_Instructions to follow_
Copy out the data below from the line containing "[2.70-3.60s]" to the line containing "Lip reading: there", both lines included, with all images left out.

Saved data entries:

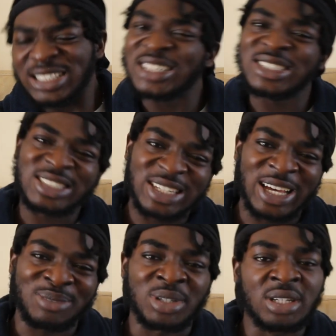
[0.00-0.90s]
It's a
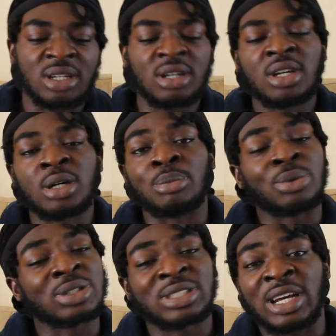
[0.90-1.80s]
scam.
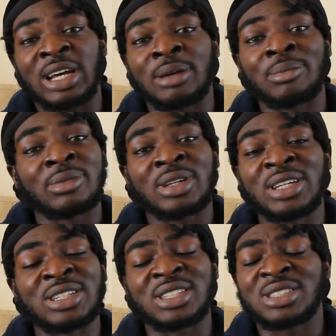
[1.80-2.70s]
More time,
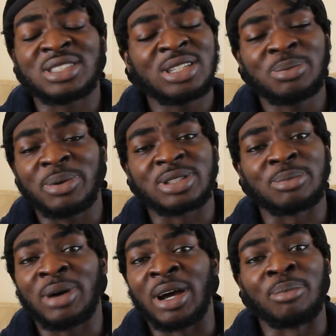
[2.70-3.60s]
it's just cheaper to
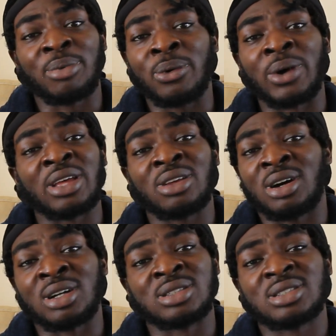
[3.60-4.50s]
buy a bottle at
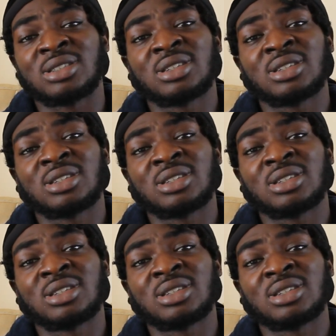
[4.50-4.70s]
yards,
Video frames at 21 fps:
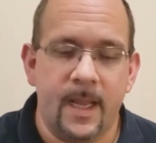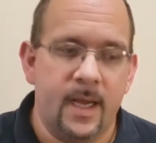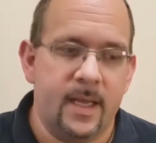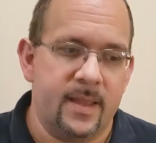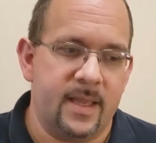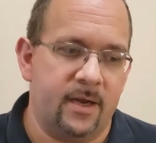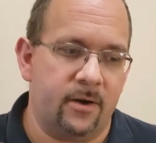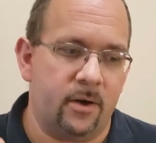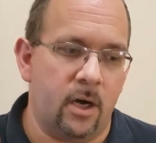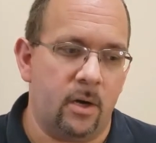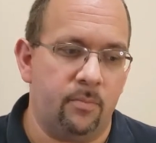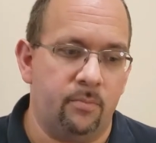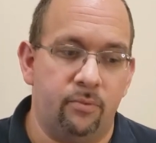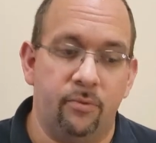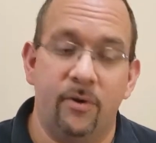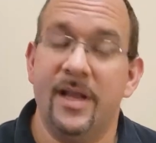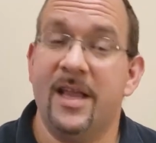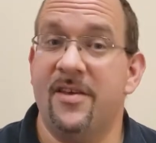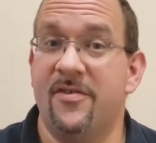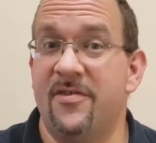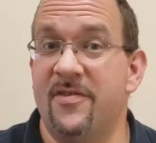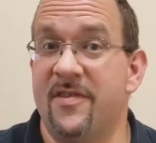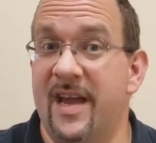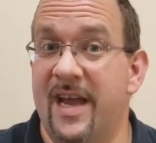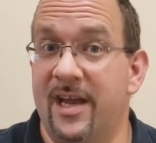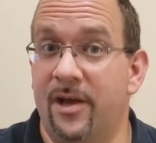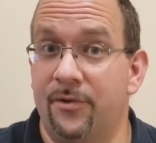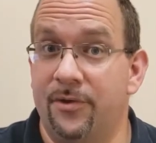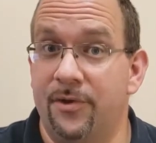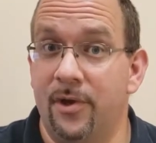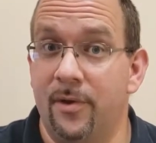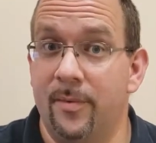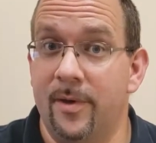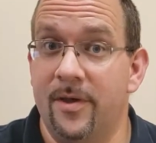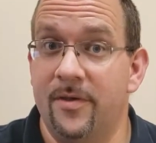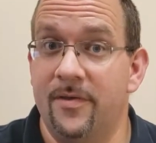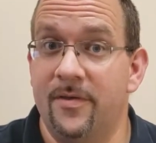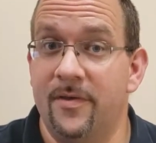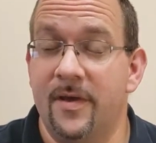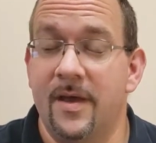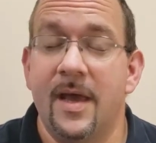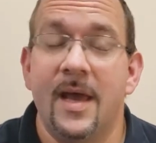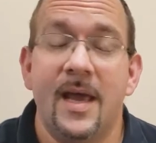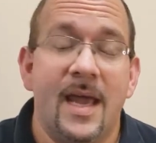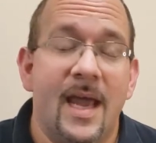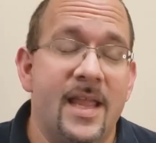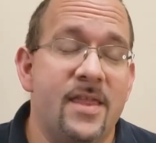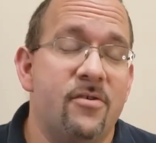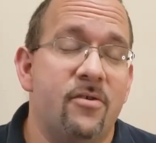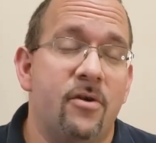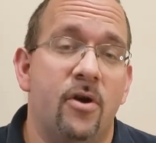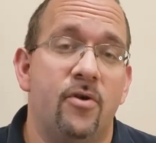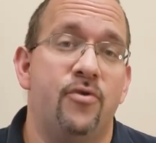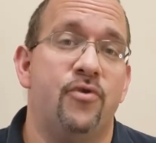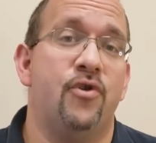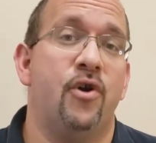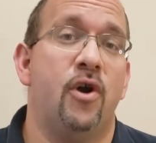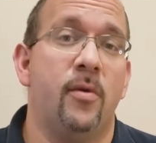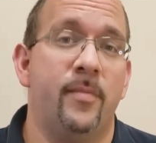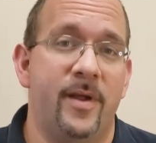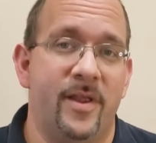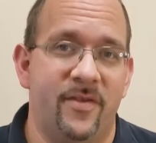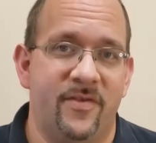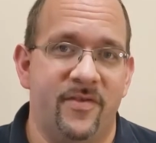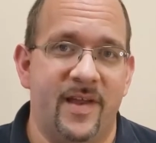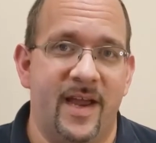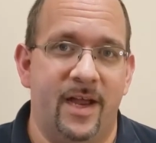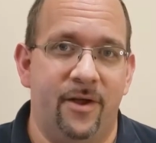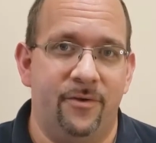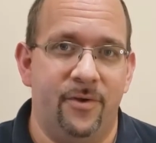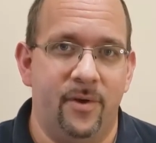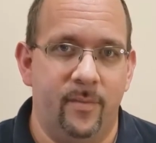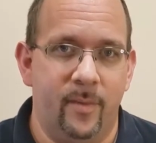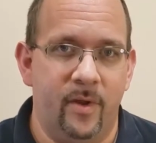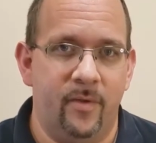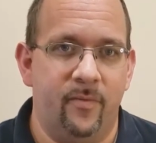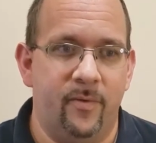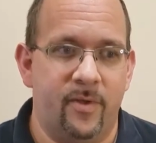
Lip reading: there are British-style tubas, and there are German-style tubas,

* * *

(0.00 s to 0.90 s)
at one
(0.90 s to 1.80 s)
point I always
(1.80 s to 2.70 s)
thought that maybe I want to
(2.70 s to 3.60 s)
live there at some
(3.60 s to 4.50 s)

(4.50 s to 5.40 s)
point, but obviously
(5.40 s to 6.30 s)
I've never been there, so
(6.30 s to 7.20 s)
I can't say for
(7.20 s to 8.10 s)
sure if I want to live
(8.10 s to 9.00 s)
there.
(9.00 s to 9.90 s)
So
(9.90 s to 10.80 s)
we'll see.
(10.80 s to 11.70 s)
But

---

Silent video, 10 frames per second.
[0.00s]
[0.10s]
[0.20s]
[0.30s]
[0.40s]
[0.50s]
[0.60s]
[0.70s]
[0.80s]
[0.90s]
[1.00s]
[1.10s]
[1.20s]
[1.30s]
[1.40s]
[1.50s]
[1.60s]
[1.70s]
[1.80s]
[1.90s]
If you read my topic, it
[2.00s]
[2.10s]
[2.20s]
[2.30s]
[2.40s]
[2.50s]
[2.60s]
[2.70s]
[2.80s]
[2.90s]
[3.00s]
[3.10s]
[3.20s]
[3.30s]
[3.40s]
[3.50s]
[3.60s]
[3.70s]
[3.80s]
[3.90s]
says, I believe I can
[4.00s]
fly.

_Result for this task_
[2.70-3.60s]
it's just cheaper to
[3.60-4.50s]
buy a bottle at
[4.50-4.70s]
yards,
Video frames at 21 fps:
Lip reading: there are British-style tubas, and there are German-style tubas,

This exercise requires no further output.